Plautio examinó el mapa y movió la cabeza en señal de afirmación.

—Yo podría cubrirlo, señor. Si me permite apostar algunas fuerzas de bloqueo en todos los caminos y senderos que conducen al pantano desde el norte y con la tercera cohorte bloqueando el sur, al final tendríamos que conseguir estrangular las líneas de suministro de Carataco. Sin comida y sin que los grupos encargados del forraje puedan salir, Carataco y sus hombres no tardarán en estar hambrientos. Entonces, o se mueren de hambre o luchan. Y lucharán, por supuesto. Y cuando salgan y se enfrenten a nosotros, estaremos preparados. Suponiendo que muerdan el anzuelo.

—¿Y qué pasa si no lo muerden y tú llegas demasiado larde para salvar a la tercera cohorte?

Vespasiano se encogió de hombros.

—Entonces esperemos a que hayan cumplido su cometido.
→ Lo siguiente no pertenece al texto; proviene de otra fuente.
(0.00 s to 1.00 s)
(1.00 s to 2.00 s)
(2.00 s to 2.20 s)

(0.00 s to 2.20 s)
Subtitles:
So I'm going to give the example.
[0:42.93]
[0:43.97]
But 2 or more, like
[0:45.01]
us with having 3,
Y que enterraran la vergüenza que de otra forma hubiera acompañado a la Segunda legión y a su comandante, pensó él. A Vespasiano lo acometió un sentimiento de culpabilidad ante aquella indiferente reflexión que implicaba la muerte de casi cuatrocientos hombres. Pero sobrevivirían, y recuperarían algo del honor perdido. Existía una ligera posibilidad de que la mayor parte del daño que había causado Maximio quedara reparado por una batalla muy reñida y una gloriosa conclusión de la campaña.

Uno de los oficiales de Estado Mayor del general levantó la mano.

—¿Qué ocurre, tribuno?

—Aunque Carataco salga del pantano para atacar a la tercera cohorte es probable que no podamos atraparlo. Sencillamente nos echará encima a una retaguardia con la intención de ganar tiempo para que sus hombres puedan esconderse de nuevo. Entonces volveremos a estar como al principio, con una cohorte menos, claro.
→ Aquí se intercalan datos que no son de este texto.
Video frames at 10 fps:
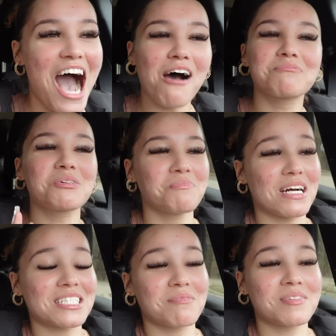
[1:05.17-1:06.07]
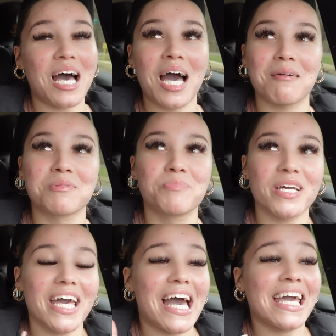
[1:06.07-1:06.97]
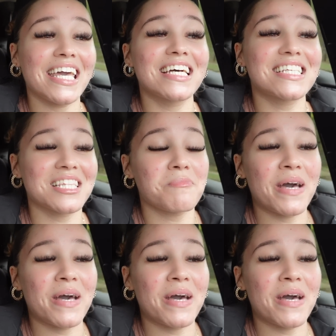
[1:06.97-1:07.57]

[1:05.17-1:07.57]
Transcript: I'm too much sometimes, but yeah, he is in the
—Sí, es una posibilidad —asintió Vespasiano con aire pensativo—. En tal caso sólo tendremos que hacer que se muera de hambre. Sea como fuere, si actuamos ahora, no tiene nada que hacer. La ventaja de obligarlo a entrar en combate es que podemos terminar con él lo antes posible y evitar que intente conseguir más apoyo por parte de las tribus que todavía se encuentran más allá de nuestro alcance. —Vespasiano se volvió hacia el general—. Y ello proporciona a Maximio y a sus hombres una tarea útil al tiempo que son castigados.

El general frunció el ceño.

—¿Castigados?

—Sí, señor. No espero que sobrevivan cuando Carataco vaya a por ellos, y menos después de lo que le harán a su gente.
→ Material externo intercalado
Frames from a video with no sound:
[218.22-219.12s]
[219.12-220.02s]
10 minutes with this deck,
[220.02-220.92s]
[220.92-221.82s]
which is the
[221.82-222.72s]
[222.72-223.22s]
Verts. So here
—Entiendo. —El general Plautio se rascó la mejilla mientras consideraba el plan del legado—. Asegúrate de que comprenda la necesidad de ser lo más cruel posible.

Vespasiano sonrió.

—Dado el humor del que están tanto él como sus hombres, dudo que tenga que persuadirlos demasiado. Diría que tendrán muchas ganas de desquitarse con los nativos.

—De acuerdo entonces. —Plautio se apartó de la mesa y estiró la espalda—. Haré que mi personal redacte las órdenes ahora mismo.